**WORK INSTRUCTION**: Return the lines of the material below exactly, beginning with the line that has "Frames from a" in it and finishing with the line that has "What the speaker says: Nothing is said." in it. Leave all pictures aside.

** Opening ENTRIES SHOWN block **

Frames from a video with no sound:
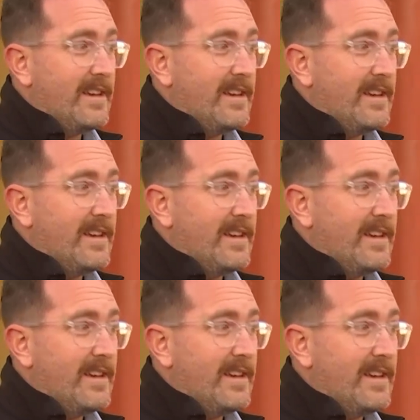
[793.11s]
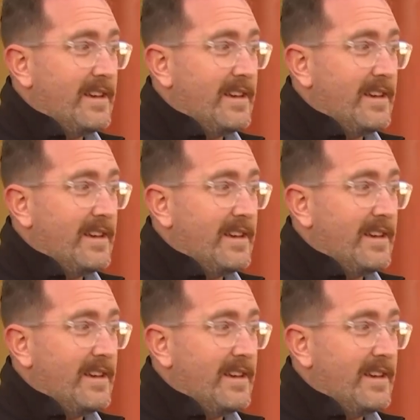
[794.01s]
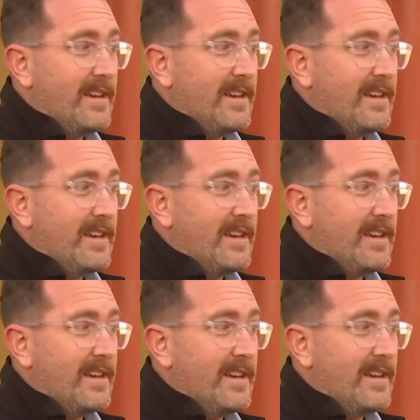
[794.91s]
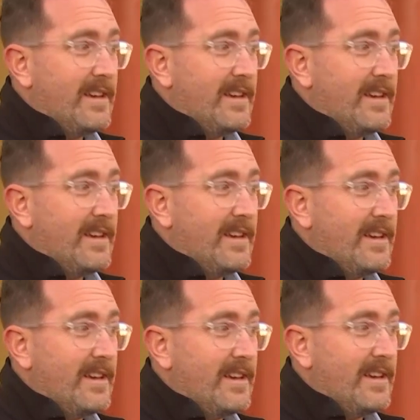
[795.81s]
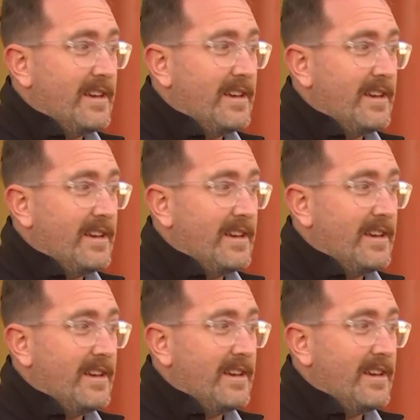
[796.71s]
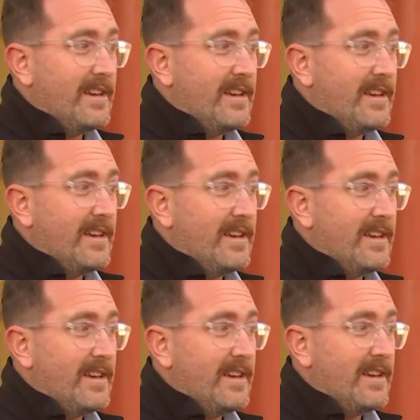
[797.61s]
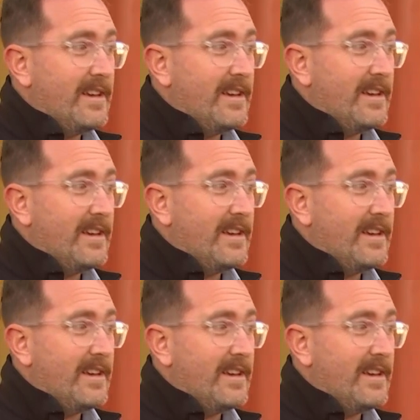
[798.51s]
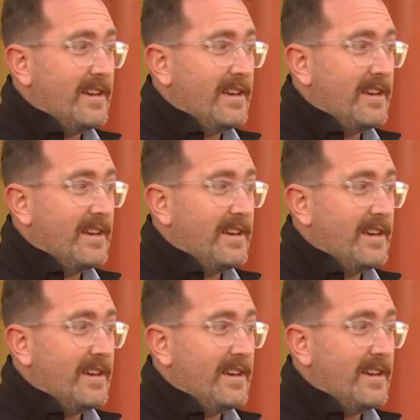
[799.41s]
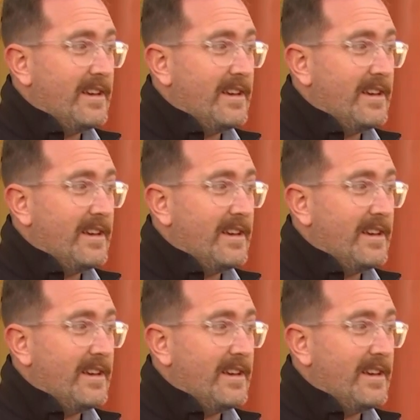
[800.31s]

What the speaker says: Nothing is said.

** Closing ENTRIES SHOWN block **
** Opening ENTRIES SHOWN block **

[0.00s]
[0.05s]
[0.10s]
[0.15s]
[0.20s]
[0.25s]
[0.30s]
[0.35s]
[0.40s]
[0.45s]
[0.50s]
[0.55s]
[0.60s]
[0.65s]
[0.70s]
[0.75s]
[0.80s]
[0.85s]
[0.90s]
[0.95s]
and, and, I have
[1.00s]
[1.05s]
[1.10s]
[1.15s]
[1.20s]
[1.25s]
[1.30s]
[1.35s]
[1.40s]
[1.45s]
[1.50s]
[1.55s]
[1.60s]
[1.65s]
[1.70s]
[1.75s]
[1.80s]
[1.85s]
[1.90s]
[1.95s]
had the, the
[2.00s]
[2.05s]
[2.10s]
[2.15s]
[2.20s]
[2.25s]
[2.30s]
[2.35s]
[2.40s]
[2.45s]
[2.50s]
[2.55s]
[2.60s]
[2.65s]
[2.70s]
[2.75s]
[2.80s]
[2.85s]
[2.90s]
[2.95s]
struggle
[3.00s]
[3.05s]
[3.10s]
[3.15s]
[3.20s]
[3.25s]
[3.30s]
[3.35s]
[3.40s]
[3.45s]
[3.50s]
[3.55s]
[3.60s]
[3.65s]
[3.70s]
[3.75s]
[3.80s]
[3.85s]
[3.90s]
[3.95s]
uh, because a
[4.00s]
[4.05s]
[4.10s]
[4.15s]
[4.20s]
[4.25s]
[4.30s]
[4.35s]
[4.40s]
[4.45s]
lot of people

** Closing ENTRIES SHOWN block **

**COMPLETED EXERCISE**:
Frames from a video with no sound:
[793.11s]
[794.01s]
[794.91s]
[795.81s]
[796.71s]
[797.61s]
[798.51s]
[799.41s]
[800.31s]

What the speaker says: Nothing is said.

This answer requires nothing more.